*TASK BRIEF*:
The pictures are to be left out, and all remaining data is to be transcribed exactly as it appears.

*GIVEN RECORDS*:
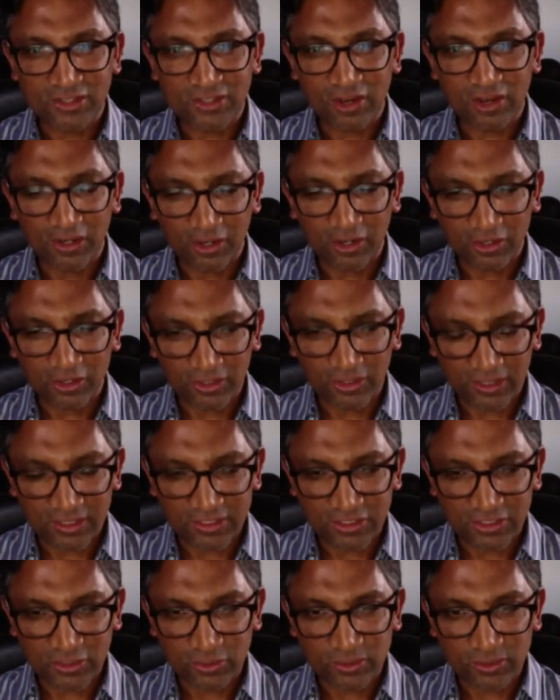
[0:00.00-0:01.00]
or, or is
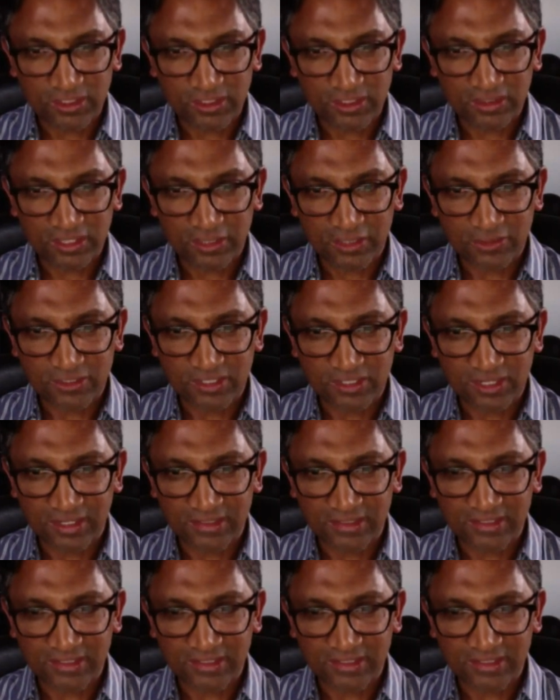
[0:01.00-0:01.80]
using those drugs.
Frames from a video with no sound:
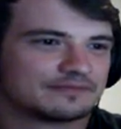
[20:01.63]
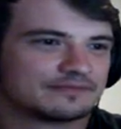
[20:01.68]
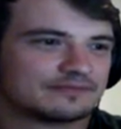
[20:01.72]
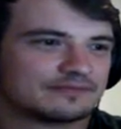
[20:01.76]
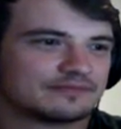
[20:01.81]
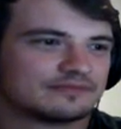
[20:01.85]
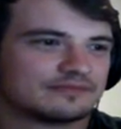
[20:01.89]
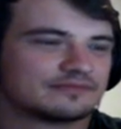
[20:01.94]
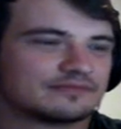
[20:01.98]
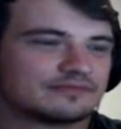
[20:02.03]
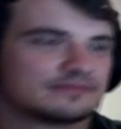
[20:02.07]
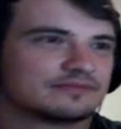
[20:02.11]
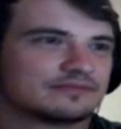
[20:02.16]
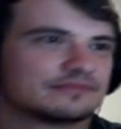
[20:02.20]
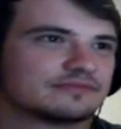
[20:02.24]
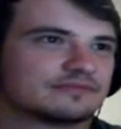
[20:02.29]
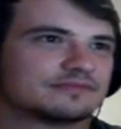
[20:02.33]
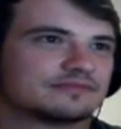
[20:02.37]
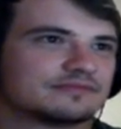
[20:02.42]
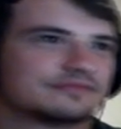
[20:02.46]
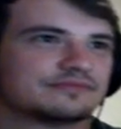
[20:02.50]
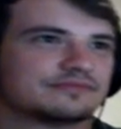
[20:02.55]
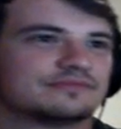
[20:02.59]

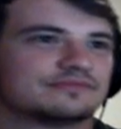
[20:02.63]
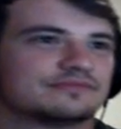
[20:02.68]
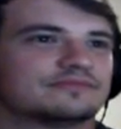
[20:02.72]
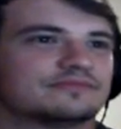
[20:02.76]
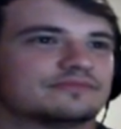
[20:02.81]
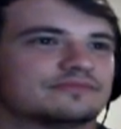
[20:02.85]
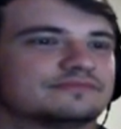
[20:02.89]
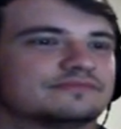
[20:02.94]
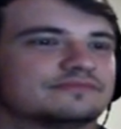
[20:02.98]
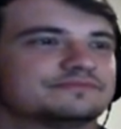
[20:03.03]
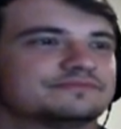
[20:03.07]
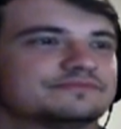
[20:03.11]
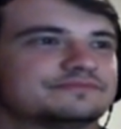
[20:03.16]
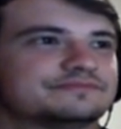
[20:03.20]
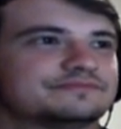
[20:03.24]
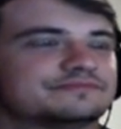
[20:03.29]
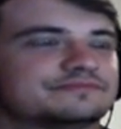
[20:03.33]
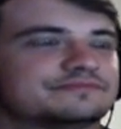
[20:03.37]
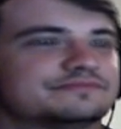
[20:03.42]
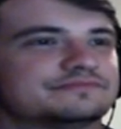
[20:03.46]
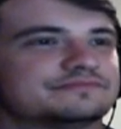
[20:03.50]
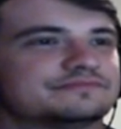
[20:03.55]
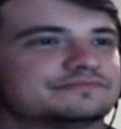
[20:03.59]

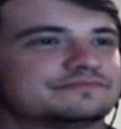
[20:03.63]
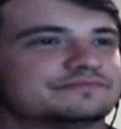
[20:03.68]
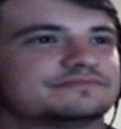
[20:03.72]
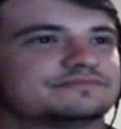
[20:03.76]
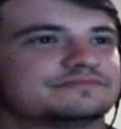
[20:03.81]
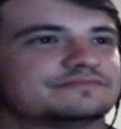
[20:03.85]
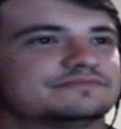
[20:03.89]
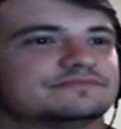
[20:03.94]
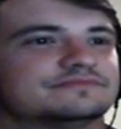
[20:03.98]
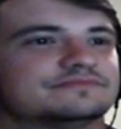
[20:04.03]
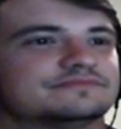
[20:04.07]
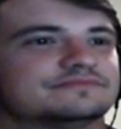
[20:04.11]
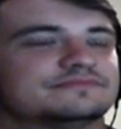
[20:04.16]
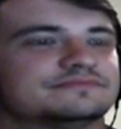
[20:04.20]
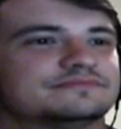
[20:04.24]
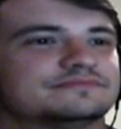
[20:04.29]
The person shown says nothing.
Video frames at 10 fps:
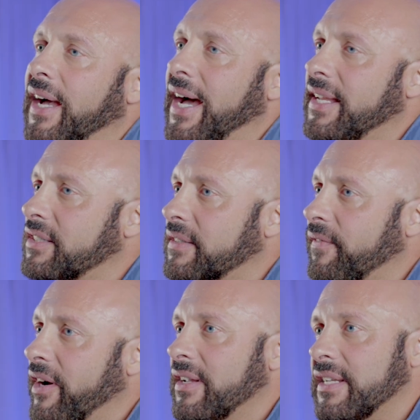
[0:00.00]
and it's
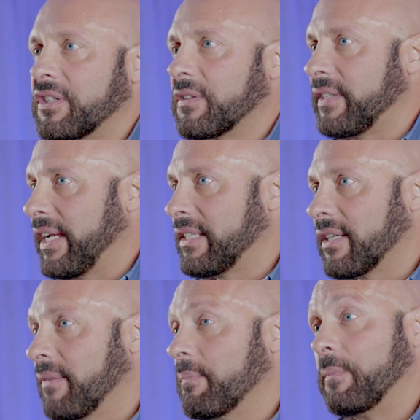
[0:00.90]
very initial
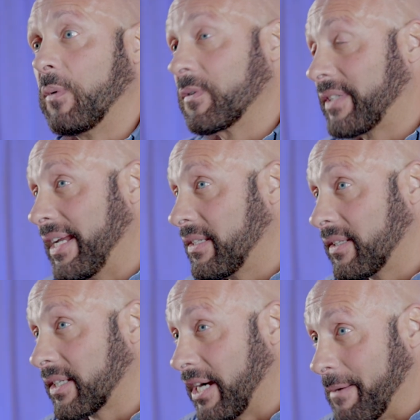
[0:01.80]
data, more data
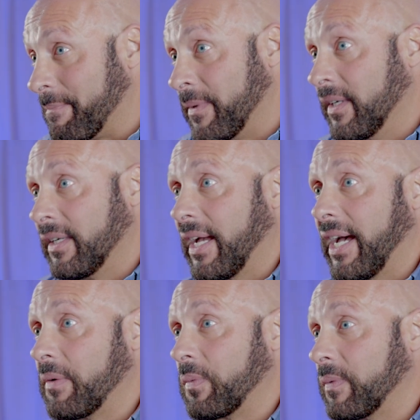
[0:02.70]
to come
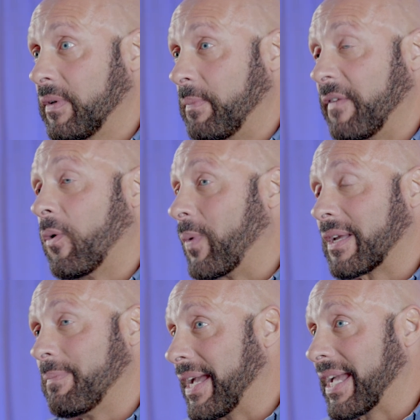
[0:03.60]
and before we
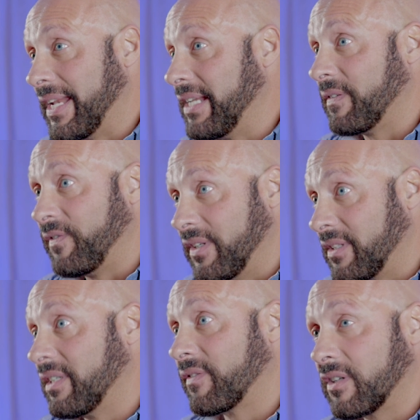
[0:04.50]
can make any
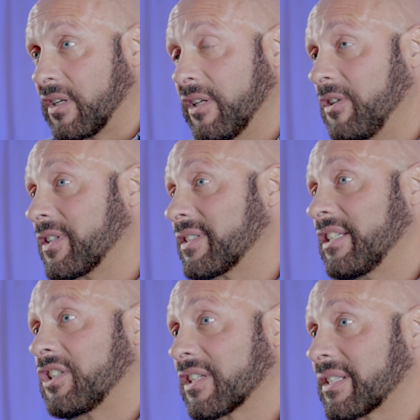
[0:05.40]
definitive conclusions.
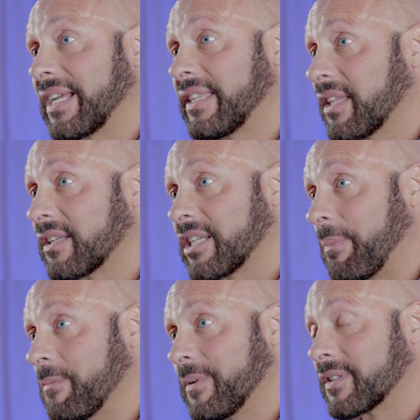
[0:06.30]
And just like the other
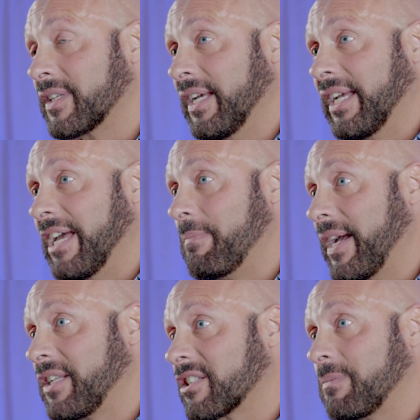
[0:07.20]
supplements, it
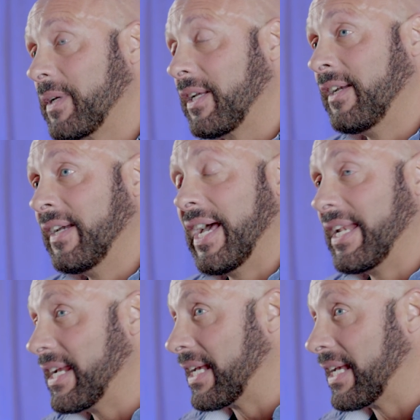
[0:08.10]
may just be an,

*EXERCISE ANSWER*:
[0:00.00-0:01.00]
or, or is
[0:01.00-0:01.80]
using those drugs.
Frames from a video with no sound:
[20:01.63]
[20:01.68]
[20:01.72]
[20:01.76]
[20:01.81]
[20:01.85]
[20:01.89]
[20:01.94]
[20:01.98]
[20:02.03]
[20:02.07]
[20:02.11]
[20:02.16]
[20:02.20]
[20:02.24]
[20:02.29]
[20:02.33]
[20:02.37]
[20:02.42]
[20:02.46]
[20:02.50]
[20:02.55]
[20:02.59]

[20:02.63]
[20:02.68]
[20:02.72]
[20:02.76]
[20:02.81]
[20:02.85]
[20:02.89]
[20:02.94]
[20:02.98]
[20:03.03]
[20:03.07]
[20:03.11]
[20:03.16]
[20:03.20]
[20:03.24]
[20:03.29]
[20:03.33]
[20:03.37]
[20:03.42]
[20:03.46]
[20:03.50]
[20:03.55]
[20:03.59]

[20:03.63]
[20:03.68]
[20:03.72]
[20:03.76]
[20:03.81]
[20:03.85]
[20:03.89]
[20:03.94]
[20:03.98]
[20:04.03]
[20:04.07]
[20:04.11]
[20:04.16]
[20:04.20]
[20:04.24]
[20:04.29]
The person shown says nothing.
Video frames at 10 fps:
[0:00.00]
and it's
[0:00.90]
very initial
[0:01.80]
data, more data
[0:02.70]
to come
[0:03.60]
and before we
[0:04.50]
can make any
[0:05.40]
definitive conclusions.
[0:06.30]
And just like the other
[0:07.20]
supplements, it
[0:08.10]
may just be an,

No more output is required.